Output each entry verbatim. Leave the images out.

Stored data:

----

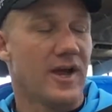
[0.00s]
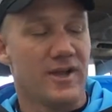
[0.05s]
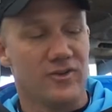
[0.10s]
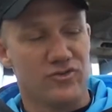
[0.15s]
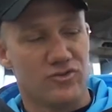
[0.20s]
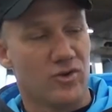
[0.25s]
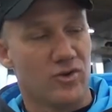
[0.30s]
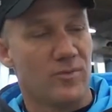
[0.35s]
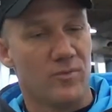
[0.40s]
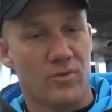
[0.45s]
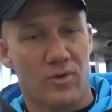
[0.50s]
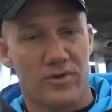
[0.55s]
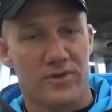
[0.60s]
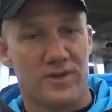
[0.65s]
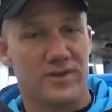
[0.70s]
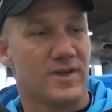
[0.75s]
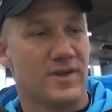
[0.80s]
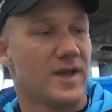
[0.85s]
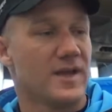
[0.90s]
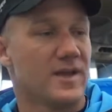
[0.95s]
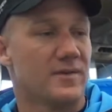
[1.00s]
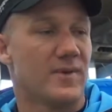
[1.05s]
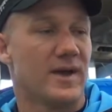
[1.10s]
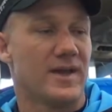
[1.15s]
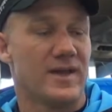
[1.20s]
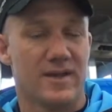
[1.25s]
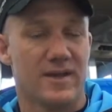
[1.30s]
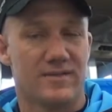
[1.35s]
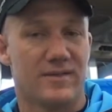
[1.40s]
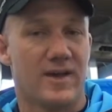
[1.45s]
I enjoy more than taking
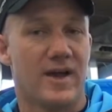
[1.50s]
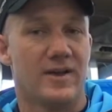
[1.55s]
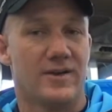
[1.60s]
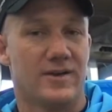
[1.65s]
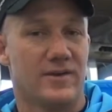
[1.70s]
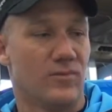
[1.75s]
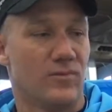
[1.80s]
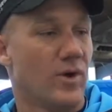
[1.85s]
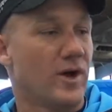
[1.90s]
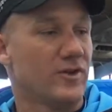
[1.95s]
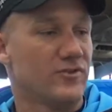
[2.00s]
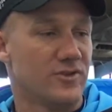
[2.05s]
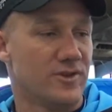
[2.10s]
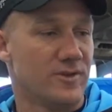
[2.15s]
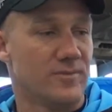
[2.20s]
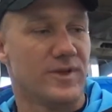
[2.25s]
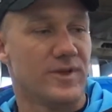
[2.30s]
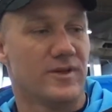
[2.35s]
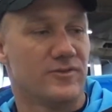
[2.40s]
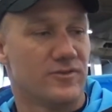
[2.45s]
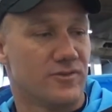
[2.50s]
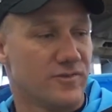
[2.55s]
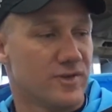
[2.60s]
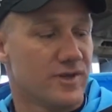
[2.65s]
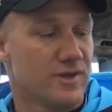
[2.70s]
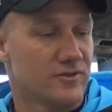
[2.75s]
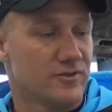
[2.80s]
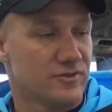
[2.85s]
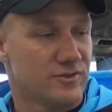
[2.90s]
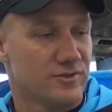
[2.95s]
my kids out and watching them catch a
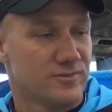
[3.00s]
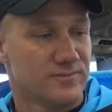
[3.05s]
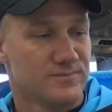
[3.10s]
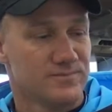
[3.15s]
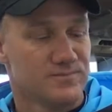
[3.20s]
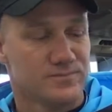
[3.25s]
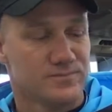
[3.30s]
fish.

----

• **Answer to this exercise**
[0.00s]
[0.05s]
[0.10s]
[0.15s]
[0.20s]
[0.25s]
[0.30s]
[0.35s]
[0.40s]
[0.45s]
[0.50s]
[0.55s]
[0.60s]
[0.65s]
[0.70s]
[0.75s]
[0.80s]
[0.85s]
[0.90s]
[0.95s]
[1.00s]
[1.05s]
[1.10s]
[1.15s]
[1.20s]
[1.25s]
[1.30s]
[1.35s]
[1.40s]
[1.45s]
I enjoy more than taking
[1.50s]
[1.55s]
[1.60s]
[1.65s]
[1.70s]
[1.75s]
[1.80s]
[1.85s]
[1.90s]
[1.95s]
[2.00s]
[2.05s]
[2.10s]
[2.15s]
[2.20s]
[2.25s]
[2.30s]
[2.35s]
[2.40s]
[2.45s]
[2.50s]
[2.55s]
[2.60s]
[2.65s]
[2.70s]
[2.75s]
[2.80s]
[2.85s]
[2.90s]
[2.95s]
my kids out and watching them catch a
[3.00s]
[3.05s]
[3.10s]
[3.15s]
[3.20s]
[3.25s]
[3.30s]
fish.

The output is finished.